Use of a gene expression signature to identify trimetazidine for repurposing to treat bipolar depression

• Published in: Bipolar disorders Vol. 25; no. 8; pp. 661 - 670
• Main Authors: Bortolasci, Chiara C., Kidnapillai, Srisaiyini, Spolding, Briana, Truong, Trang T. T., Connor, Timothy, Swinton, Courtney, Panizzutti, Bruna, Liu, Zoe S. J., Sanigorski, Andrew, Dean, Olivia M., Crowley, Tamsyn, Richardson, Mark, Bozaoglu, Kiymet, Vlahos, Katerina, Cowdery, Stephanie, Watmuff, Brad, Steyn, Stephan F., Wolmarans, De Wet, Engelbrecht, Barend J., Perry, Christina, Drummond, Katherine, Pang, Terence, Jamain, Stéphane, Gray, Laura, McGee, Sean L., Harvey, Brian H., Kim, Jee Hyun, Leboyer, Marion, Berk, Michael, Walder, Ken
• Format: Journal Article
• Language: English
• Published: Denmark Wiley Subscription Services, Inc 01.12.2023; Wiley; John Wiley and Sons Inc
• Subjects: Animal models; Animals; Astrocytes; bipolar depression; Bipolar disorder; Bipolar Disorder - drug therapy; Bipolar Disorder - genetics; Cell differentiation; Disease Models, Animal; Drug Repositioning; drug repurposing; Electron transport; Gene expression; gene expression signature; Hedonic response; Humans; Leukocytes, Mononuclear; Life Sciences; MAP kinase; Mental depression; Neurotrophin 2; Original; Peripheral blood mononuclear cells; Pluripotency; Rats; Signal transduction; Social interactions; Stem cells; Transcriptome; Transcriptomics; Trimetazidine; Trimetazidine - pharmacology; Trimetazidine - therapeutic use; bipolar depression; drug repurposing; gene expression signature; trimetazidine
• ISSN: 1398-5647; 1399-5618; 1399-5618
• DOI: 10.1111/bdi.13319

Objectives The aim of this study was to repurpose a drug for the treatment of bipolar depression.
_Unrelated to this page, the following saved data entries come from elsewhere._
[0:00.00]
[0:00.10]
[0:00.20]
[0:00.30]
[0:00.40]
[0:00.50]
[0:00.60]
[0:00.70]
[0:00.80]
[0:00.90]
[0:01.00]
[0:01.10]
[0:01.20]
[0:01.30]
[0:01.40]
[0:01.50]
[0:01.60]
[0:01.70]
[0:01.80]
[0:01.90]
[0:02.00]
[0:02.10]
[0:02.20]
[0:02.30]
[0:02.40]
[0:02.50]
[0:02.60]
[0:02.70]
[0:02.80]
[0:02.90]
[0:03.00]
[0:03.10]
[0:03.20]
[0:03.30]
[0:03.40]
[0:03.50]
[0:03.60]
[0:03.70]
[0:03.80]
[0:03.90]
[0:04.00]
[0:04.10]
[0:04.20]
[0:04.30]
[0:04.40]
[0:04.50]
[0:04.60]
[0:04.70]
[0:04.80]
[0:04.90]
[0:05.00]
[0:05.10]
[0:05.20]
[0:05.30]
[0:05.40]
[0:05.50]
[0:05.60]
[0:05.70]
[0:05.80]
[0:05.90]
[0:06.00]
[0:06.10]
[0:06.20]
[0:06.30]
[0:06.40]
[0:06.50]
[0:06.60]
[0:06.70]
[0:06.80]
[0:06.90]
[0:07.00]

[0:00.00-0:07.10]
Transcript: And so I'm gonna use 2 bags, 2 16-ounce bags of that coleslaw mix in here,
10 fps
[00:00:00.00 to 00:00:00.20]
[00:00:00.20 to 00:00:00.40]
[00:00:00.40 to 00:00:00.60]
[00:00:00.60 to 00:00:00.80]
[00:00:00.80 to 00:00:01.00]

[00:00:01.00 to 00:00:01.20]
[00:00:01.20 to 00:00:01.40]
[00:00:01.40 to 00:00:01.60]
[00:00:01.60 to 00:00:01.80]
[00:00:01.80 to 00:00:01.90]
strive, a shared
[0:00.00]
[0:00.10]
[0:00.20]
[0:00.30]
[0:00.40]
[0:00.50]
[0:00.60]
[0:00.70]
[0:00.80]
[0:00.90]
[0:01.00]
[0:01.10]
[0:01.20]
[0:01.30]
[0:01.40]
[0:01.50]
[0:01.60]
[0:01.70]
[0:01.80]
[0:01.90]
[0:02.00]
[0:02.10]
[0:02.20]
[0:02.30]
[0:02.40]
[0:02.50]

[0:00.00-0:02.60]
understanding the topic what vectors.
Methods A gene expression signature representing the overall transcriptomic effects of a cocktail of drugs widely prescribed to treat bipolar disorder was generated using human neuronal‐like (NT2‐N) cells. A compound library of 960 approved, off‐patent drugs were then screened to identify those drugs that affect transcription most similar to the effects of the bipolar depression drug cocktail. For mechanistic studies, peripheral blood mononuclear cells were obtained from a healthy subject and reprogrammed into induced pluripotent stem cells, which were then differentiated into co‐cultured neurons and astrocytes. Efficacy studies were conducted in two animal models of depressive‐like behaviours (Flinders Sensitive Line rats and social isolation with chronic restraint stress rats). Results The screen identified trimetazidine as a potential drug for repurposing. Trimetazidine alters metabolic processes to increase ATP production, which is thought to be deficient in bipolar depression. We showed that trimetazidine increased mitochondrial respiration in cultured human neuronal‐like cells. Transcriptomic analysis in induced pluripotent stem cell‐derived neuron/astrocyte co‐cultures suggested additional mechanisms of action via the focal adhesion and MAPK signalling pathways. In two different rodent models of depressive‐like behaviours, trimetazidine exhibited antidepressant‐like activity with reduced anhedonia and reduced immobility in the forced swim test. Conclusion Collectively our data support the repurposing of trimetazidine for the treatment of bipolar depression.